Re: [PATCH v1 00/13] Ram blocks with resizable anonymous allocations under POSIX
Posted by David Hildenbrand 5 years, 9 months ago

> Am 06.02.2020 um 21:11 schrieb Dr. David Alan Gilbert <dgilbert@redhat.com>:
> 
> * David Hildenbrand (david@redhat.com) wrote:
>> We already allow resizable ram blocks for anonymous memory, however, they
>> are not actually resized. All memory is mmaped() R/W, including the memory
>> exceeding the used_length, up to the max_length.
>> 
>> When resizing, effectively only the boundary is moved. Implement actually
>> resizable anonymous allocations and make use of them in resizable ram
>> blocks when possible. Memory exceeding the used_length will be
>> inaccessible. Especially ram block notifiers require care.
>> 
>> Having actually resizable anonymous allocations (via mmap-hackery) allows
>> to reserve a big region in virtual address space and grow the
>> accessible/usable part on demand. Even if "/proc/sys/vm/overcommit_memory"
>> is set to "never" under Linux, huge reservations will succeed. If there is
>> not enough memory when resizing (to populate parts of the reserved region),
>> trying to resize will fail. Only the actually used size is reserved in the
>> OS.
>> 
>> E.g., virtio-mem [1] wants to reserve big resizable memory regions and
>> grow the usable part on demand. I think this change is worth sending out
>> individually. Accompanied by a bunch of minor fixes and cleanups.
>> 
>> [1] https://lore.kernel.org/kvm/20191212171137.13872-1-david@redhat.com/
> 
> There's a few bits I've not understood from skimming the patches:
> 

Thanks for having a look!

>  a) Am I correct in thinking you PROT_NONE the extra space so you can
> gkrow/shrink it?

Yes!

>  b) What does kvm see - does it have a slot for the whole space or for
> only the used space?

Only the used space. Resizing triggers a resize of the memory region. That triggers memory notifiers, which remove the old kvm memslot and re-add the new kvm memslot. (That‘s existing handling, so nothing new).
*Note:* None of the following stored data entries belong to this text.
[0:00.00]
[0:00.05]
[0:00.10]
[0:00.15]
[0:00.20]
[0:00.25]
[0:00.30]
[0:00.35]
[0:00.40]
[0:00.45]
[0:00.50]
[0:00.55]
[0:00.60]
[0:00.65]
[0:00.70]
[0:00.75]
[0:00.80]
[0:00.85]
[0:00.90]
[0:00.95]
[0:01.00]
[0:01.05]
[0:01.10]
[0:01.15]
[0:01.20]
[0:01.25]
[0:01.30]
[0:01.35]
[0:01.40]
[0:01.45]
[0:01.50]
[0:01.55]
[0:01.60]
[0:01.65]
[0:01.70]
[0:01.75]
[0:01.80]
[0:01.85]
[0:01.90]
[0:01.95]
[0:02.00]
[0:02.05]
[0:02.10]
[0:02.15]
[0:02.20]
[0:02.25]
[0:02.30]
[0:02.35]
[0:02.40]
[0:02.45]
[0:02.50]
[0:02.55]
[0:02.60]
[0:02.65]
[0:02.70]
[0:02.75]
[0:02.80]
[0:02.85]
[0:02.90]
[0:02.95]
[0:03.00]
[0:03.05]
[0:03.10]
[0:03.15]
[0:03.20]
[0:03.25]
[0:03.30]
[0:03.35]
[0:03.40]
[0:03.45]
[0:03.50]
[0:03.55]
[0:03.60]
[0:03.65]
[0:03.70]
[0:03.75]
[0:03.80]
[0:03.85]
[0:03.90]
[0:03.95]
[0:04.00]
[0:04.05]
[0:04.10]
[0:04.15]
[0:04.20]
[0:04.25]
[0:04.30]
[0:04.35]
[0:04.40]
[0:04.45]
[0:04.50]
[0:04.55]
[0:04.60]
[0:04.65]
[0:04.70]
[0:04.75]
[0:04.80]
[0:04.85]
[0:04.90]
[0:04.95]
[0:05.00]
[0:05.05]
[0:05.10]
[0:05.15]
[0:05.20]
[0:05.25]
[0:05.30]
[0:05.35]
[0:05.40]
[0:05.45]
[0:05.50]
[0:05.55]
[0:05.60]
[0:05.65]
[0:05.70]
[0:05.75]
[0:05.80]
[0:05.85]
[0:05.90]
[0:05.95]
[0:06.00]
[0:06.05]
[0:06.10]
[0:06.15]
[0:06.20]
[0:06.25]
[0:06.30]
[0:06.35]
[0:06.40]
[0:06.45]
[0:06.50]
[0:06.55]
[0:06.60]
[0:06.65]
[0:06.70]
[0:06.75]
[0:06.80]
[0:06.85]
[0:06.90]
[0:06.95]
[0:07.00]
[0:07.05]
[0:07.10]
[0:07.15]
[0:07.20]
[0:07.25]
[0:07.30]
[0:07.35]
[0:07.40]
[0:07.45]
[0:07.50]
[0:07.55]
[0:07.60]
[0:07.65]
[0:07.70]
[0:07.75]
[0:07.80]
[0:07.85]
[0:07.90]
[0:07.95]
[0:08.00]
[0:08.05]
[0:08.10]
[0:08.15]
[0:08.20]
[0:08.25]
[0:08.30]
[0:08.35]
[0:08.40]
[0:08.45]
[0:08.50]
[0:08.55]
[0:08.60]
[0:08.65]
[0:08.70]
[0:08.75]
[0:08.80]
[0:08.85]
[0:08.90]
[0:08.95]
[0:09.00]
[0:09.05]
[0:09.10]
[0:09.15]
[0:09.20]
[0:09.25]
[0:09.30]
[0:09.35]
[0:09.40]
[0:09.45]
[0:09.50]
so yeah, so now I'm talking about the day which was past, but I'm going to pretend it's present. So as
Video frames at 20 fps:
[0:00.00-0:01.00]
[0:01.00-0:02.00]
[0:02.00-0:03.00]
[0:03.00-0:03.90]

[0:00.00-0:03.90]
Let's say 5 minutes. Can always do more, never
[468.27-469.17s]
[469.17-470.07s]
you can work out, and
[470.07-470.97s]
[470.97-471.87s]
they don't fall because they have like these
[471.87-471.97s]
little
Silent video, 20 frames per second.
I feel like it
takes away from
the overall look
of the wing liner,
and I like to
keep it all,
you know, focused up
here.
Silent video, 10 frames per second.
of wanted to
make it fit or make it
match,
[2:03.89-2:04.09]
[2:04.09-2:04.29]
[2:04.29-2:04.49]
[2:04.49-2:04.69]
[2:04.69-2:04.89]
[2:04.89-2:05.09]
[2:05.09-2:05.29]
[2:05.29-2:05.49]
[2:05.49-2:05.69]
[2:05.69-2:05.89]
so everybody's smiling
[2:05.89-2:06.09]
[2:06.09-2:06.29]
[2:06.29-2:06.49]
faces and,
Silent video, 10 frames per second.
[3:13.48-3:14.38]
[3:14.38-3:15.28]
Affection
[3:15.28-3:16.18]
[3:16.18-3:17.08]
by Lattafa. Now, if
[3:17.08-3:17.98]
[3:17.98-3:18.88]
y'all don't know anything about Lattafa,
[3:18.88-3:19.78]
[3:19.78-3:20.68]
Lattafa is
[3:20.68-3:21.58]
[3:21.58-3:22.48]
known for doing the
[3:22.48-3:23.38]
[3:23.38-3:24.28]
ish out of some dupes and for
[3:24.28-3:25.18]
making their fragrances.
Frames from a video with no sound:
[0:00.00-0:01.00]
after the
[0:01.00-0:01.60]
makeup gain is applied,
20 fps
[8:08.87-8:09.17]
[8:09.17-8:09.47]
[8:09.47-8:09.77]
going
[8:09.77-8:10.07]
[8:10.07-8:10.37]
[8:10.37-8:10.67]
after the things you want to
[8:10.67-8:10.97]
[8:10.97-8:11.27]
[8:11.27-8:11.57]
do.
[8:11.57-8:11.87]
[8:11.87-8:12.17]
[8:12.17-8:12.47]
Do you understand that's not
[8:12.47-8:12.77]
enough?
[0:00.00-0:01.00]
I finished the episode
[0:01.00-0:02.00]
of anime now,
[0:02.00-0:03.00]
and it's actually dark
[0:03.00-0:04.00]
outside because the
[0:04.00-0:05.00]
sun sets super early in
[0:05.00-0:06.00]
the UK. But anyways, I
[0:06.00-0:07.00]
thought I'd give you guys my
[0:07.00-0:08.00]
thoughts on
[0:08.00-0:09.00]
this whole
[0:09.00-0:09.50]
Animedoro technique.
So KVM will not see PROT_NONE when creating a slot.

>     I ask because we found with virtiofs/DAX experiments that on Power,
> kvm gets upset if you give it a mapping with PROT_NONE.
>     (That maybe less of an issue if you change the mapping after the
> slot is created).

That should work as expected. Resizing *while* kvm is running is tricky, but that‘s not part of this series and a different story :) right now, resizing is only valid on reboot/incoming migration.

> 
>  c) It's interesting this is keyed off the RAMBlock notifiers - do
>     memory_listener's on the address space the block is mapped into get
>    triggered?  I'm wondering how vhost (and vhost-user) in particular
>    see this.

Yes, memory listeners get triggered. Old region is removed, new one is added. Nothing changed on that front.

The issue with ram block notifiers is that they did not do a „remove old, add new“ on resizes. They only added the full ram block. Bad. E.g., vfio wants to pin all memory - which would fail on PROT_NONE.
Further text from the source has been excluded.